If you’d have asked Jennipher Musa to predict where she might be right now ten years ago, I’m not sure her answer would have been working in New York City. After graduating from Pestalozzi in 2013, she went on to Smith College in Massachusetts to obtain a dual degree in Economics and Mathematics. Thereafter she worked as an investment banking analyst at Goldman Sachs in NYC, and then at a hedge fund called Marathon Asset Management in Manhattan where she was a Marketing and Client Service Analyst. In 2020 she went back into education and commenced her MSc in Economics at University of Edinburgh.
Jennipher is one of those people who instantly makes you feel at ease with her warmth and friendly nature. Although we didn’t have long together, we took the time to discuss Pestalozzi’s impact on her life and why she feels it’s important for Pestalozzi’s work to continue.
‘Without Pestalozzi I would still be in Zambia; Economics and Spanish were both new for me at Pestalozzi. Continuing Pestalozzi through UWC, means they are still creating an opportunity for someone to receive quality education. Can you help to change one person’s life? That’s enough of a reason to keep it going. It’s still valuable. Even the experience of living in the UK for two years for me was really good.
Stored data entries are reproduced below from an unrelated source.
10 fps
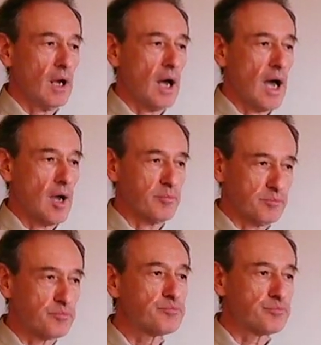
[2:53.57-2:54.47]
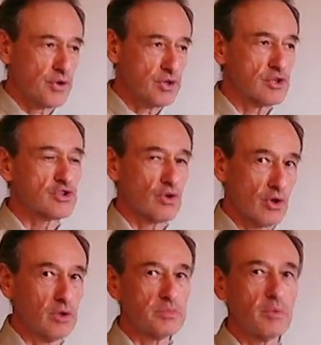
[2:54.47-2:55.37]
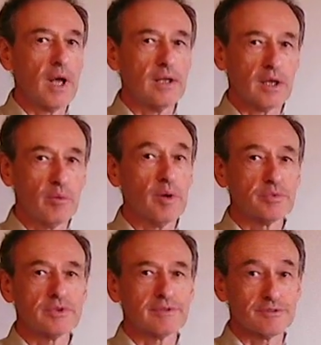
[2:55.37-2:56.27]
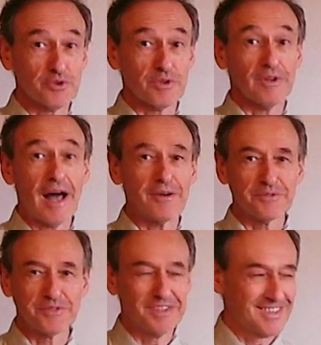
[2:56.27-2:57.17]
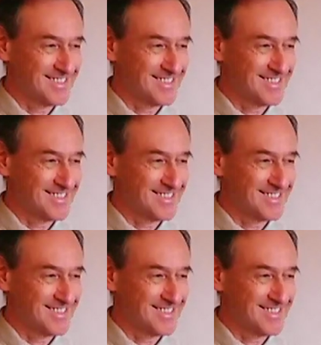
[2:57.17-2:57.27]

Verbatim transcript: I'm pretty sure you'll be well equipped to the life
Living in a developing country limits you in some ways, but Pestalozzi opened up the world for me’.
Pestalozzi also provided a network for Jennipher ready for when she first arrived in the US. With a number of our alumni already living and studying in America, she already had connections and support should she need any help in settling in.
‘Thank you to donors for making it possible for me to expand my horizons and for an eye opening experience that has changed the way I look at the world and the way I think of possibilities for the development of my country. Because of your donations I was able to be exposed to a developed world and my expectations of what could be of Zambia have increased’.
In the future Jennipher hopes to go back to Zambia and open an economic consulting firm. However she also spoke about something a little more surprising; working as a commercial farmer.
‘We tend to have a lot of food shortages on the African continent and yet we have land that can be used to grow crops. Most farmers don’t have the capital to meet the needs as they are on small farms.I want to help change that’.
My time with Jennipher showed me someone is driven by kindness and has worked to get to where she is with a fierce determination. I am excited to see how the next few years unravel for her, whether that’s within consultancy or pig farming. There’s a sentence I’ve never typed before!